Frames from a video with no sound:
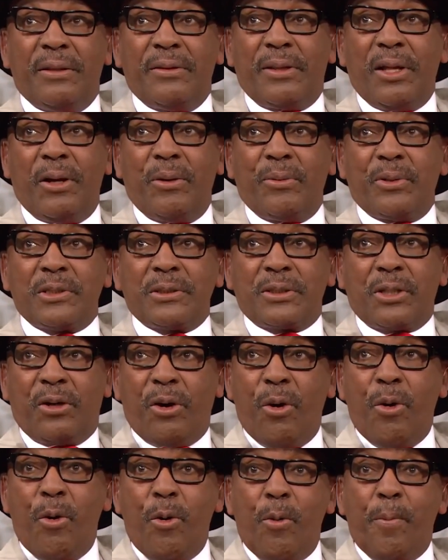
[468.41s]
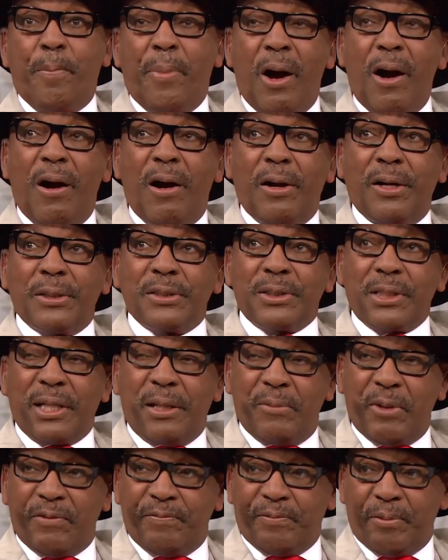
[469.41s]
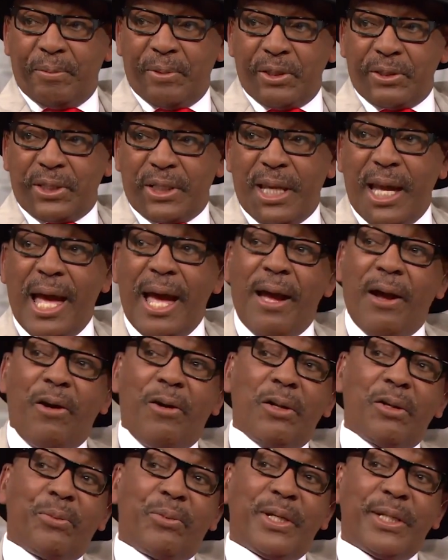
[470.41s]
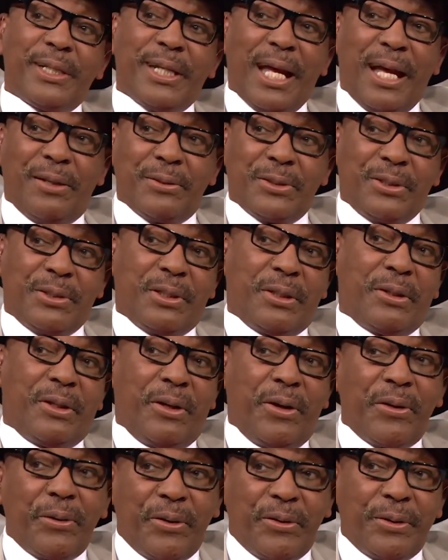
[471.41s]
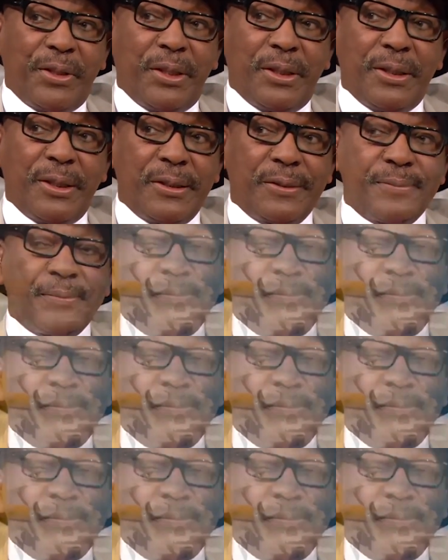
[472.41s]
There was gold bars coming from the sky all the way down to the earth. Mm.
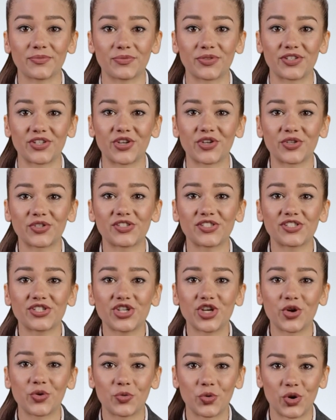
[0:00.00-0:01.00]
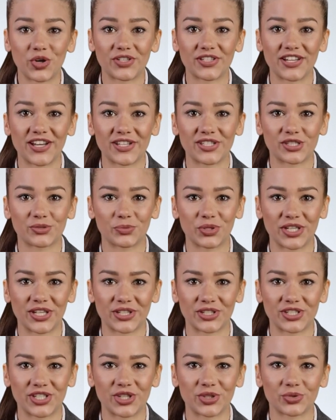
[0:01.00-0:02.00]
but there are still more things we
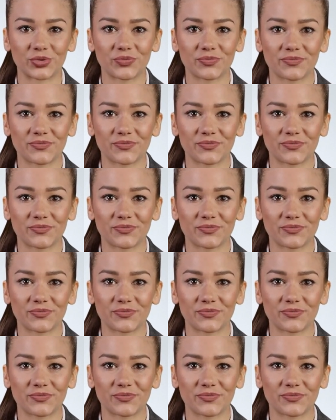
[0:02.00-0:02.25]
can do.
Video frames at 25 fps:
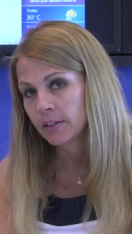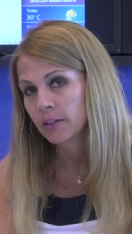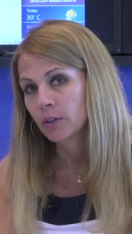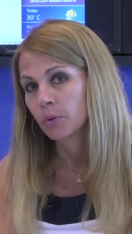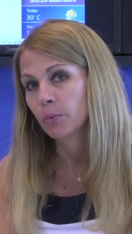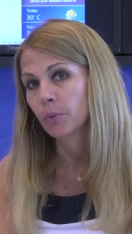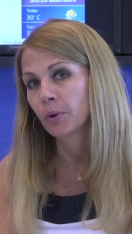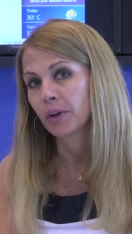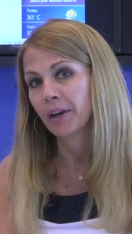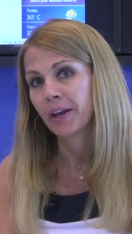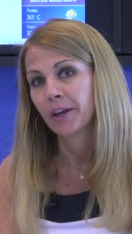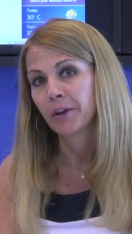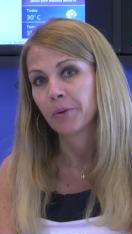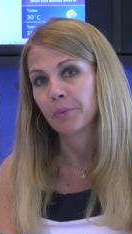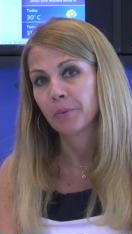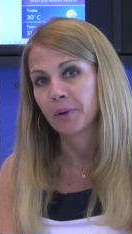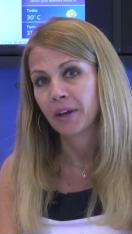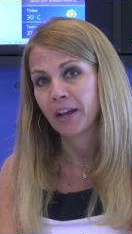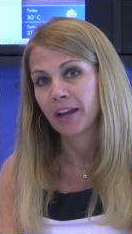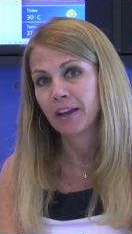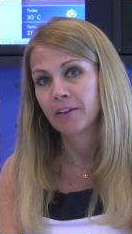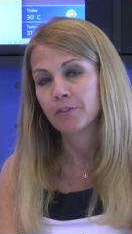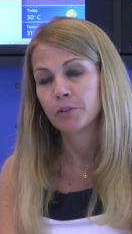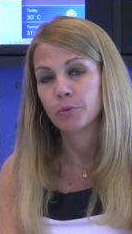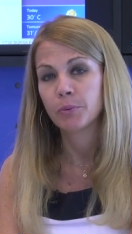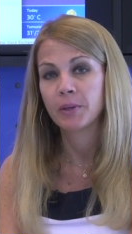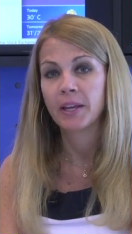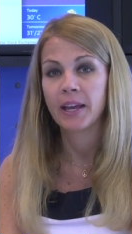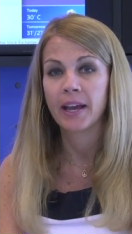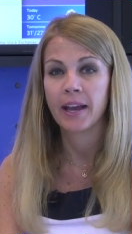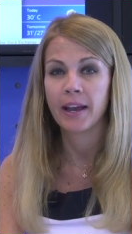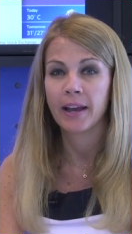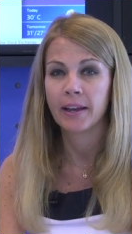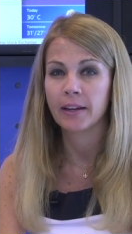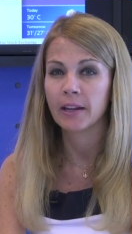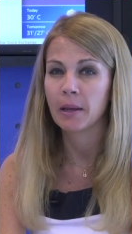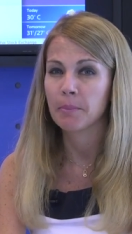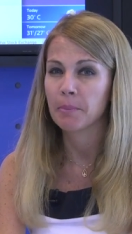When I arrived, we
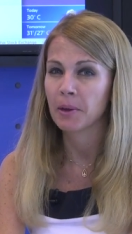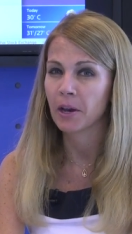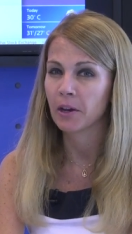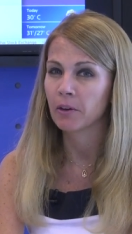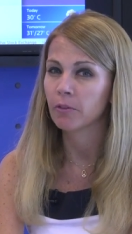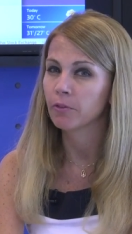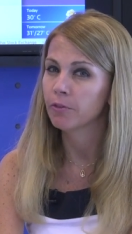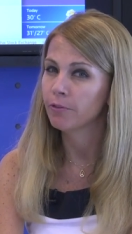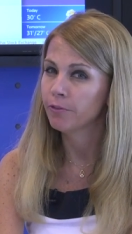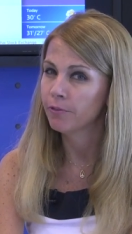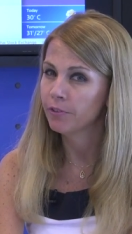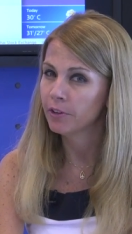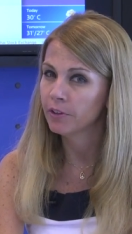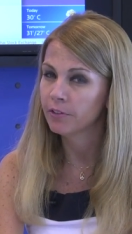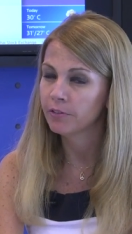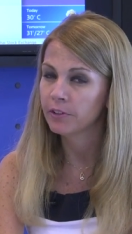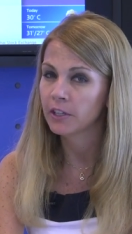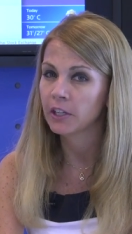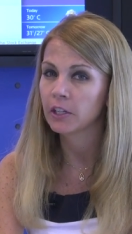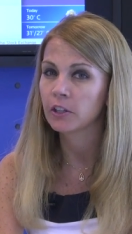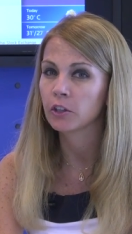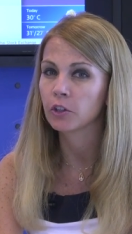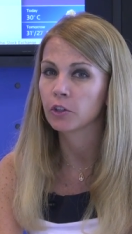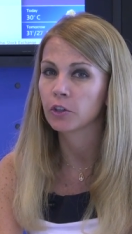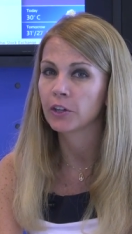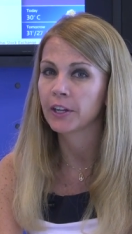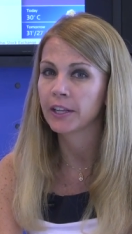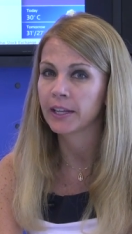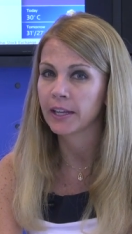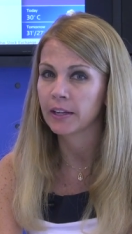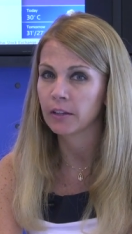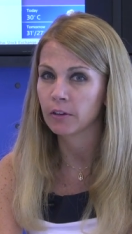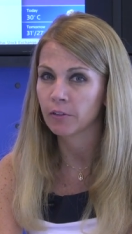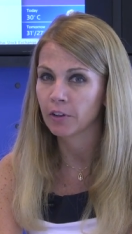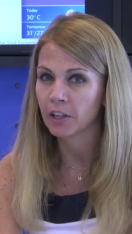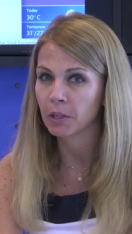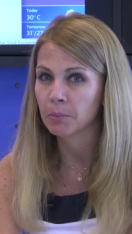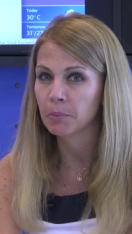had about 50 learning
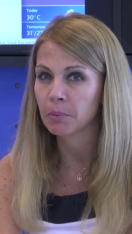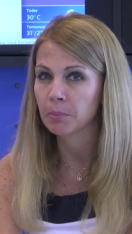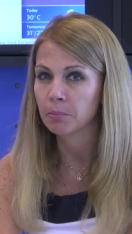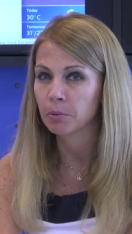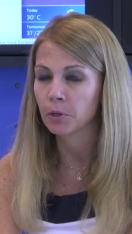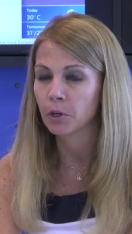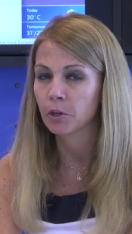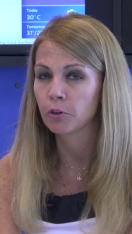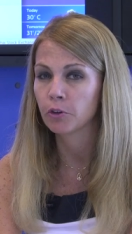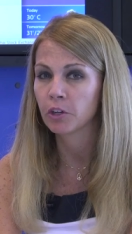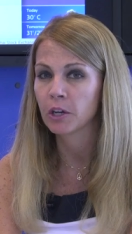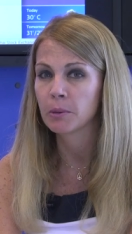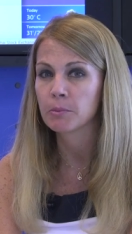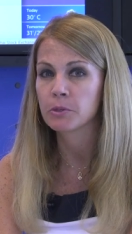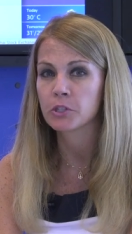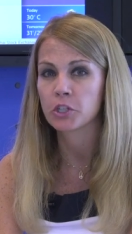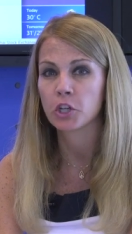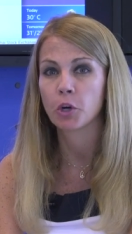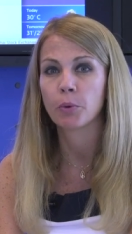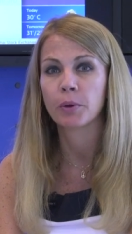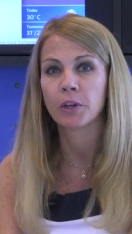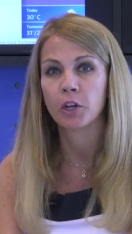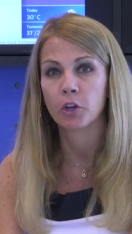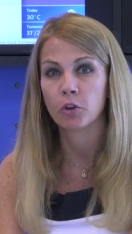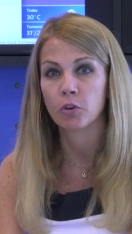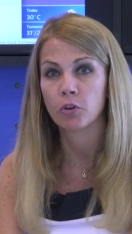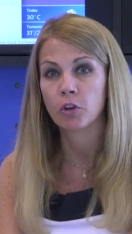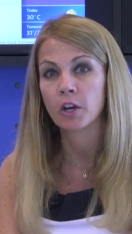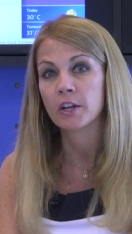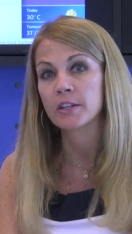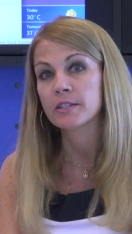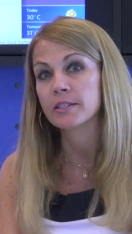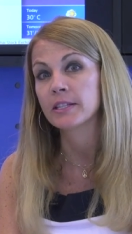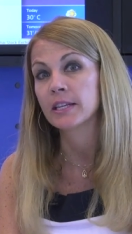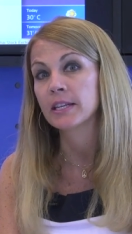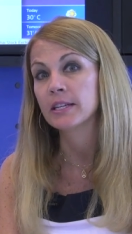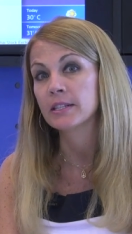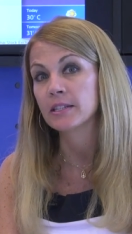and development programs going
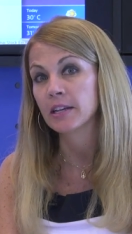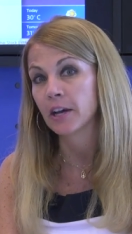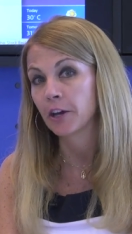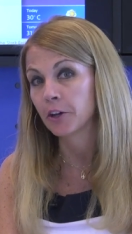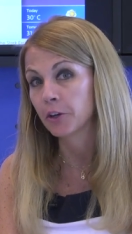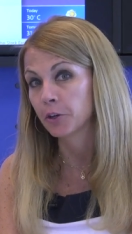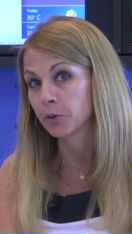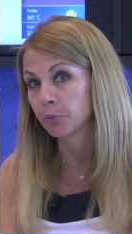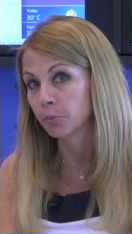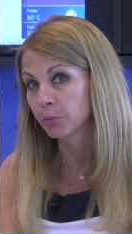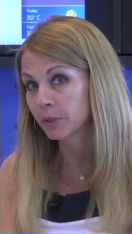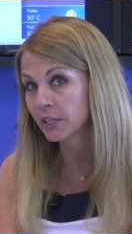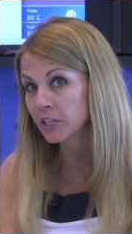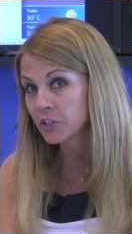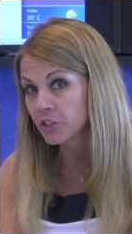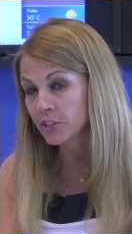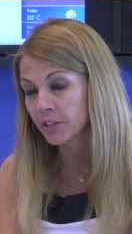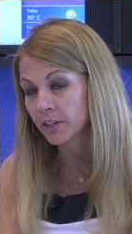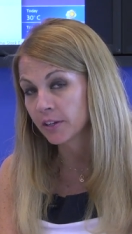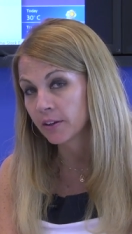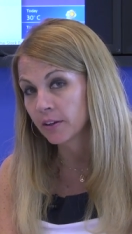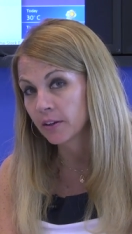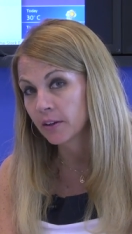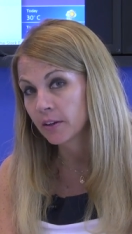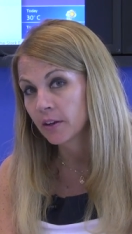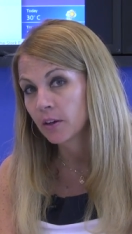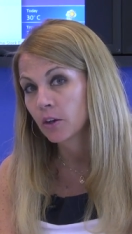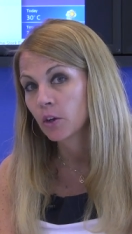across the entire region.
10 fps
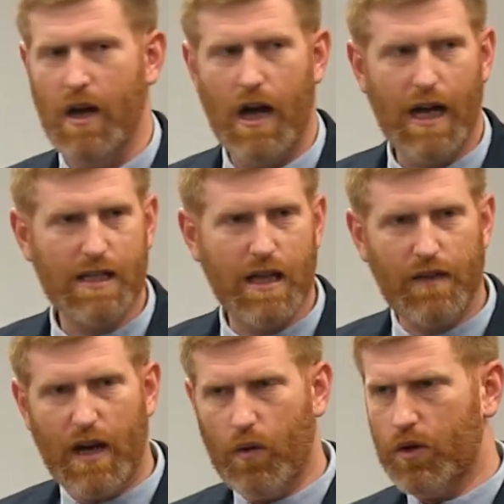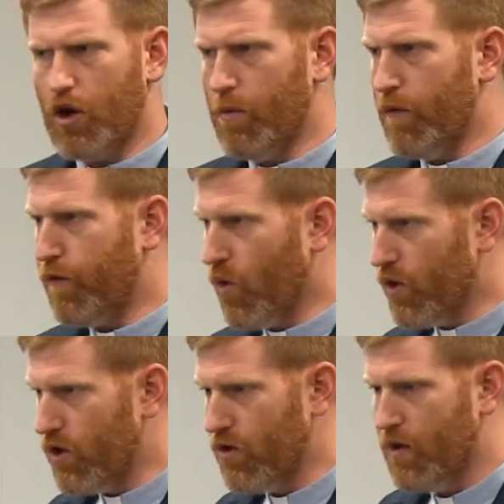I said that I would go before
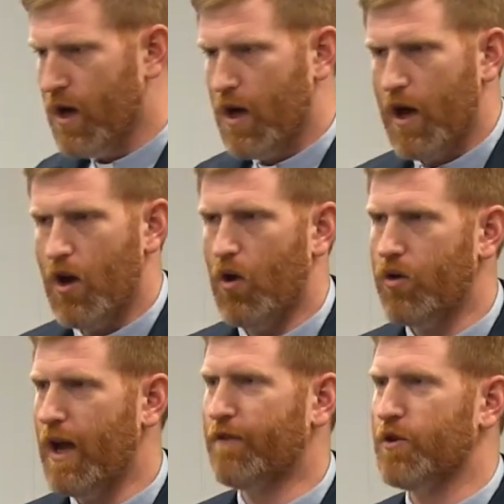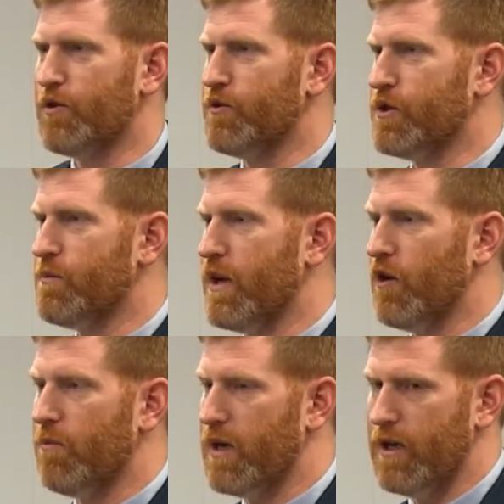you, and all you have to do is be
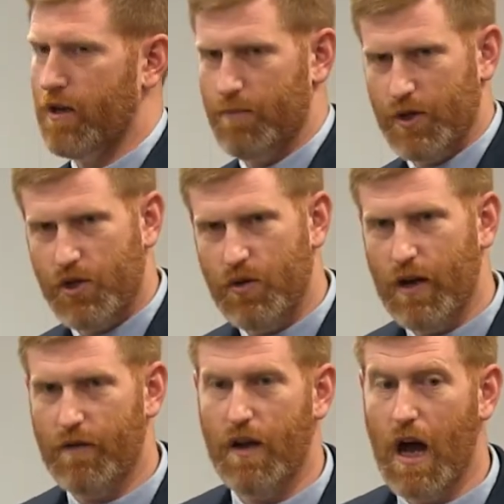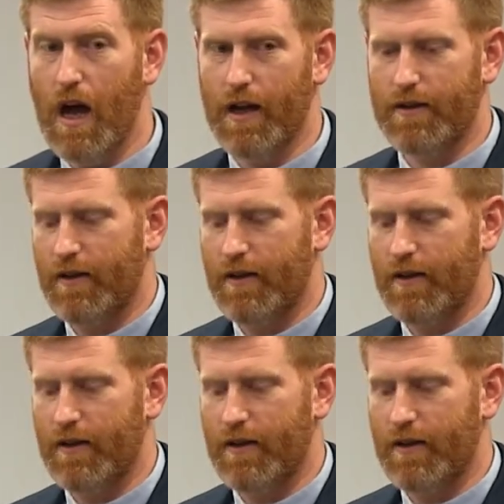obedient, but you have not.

Brief - Copy out the records exactly. Do not include the pictures.

Output of the exercise -
Frames from a video with no sound:
[468.41s]
[469.41s]
[470.41s]
[471.41s]
[472.41s]
There was gold bars coming from the sky all the way down to the earth. Mm.
[0:00.00-0:01.00]
[0:01.00-0:02.00]
but there are still more things we
[0:02.00-0:02.25]
can do.
Video frames at 25 fps:
When I arrived, we
had about 50 learning
and development programs going
across the entire region.
10 fps
I said that I would go before
you, and all you have to do is be
obedient, but you have not.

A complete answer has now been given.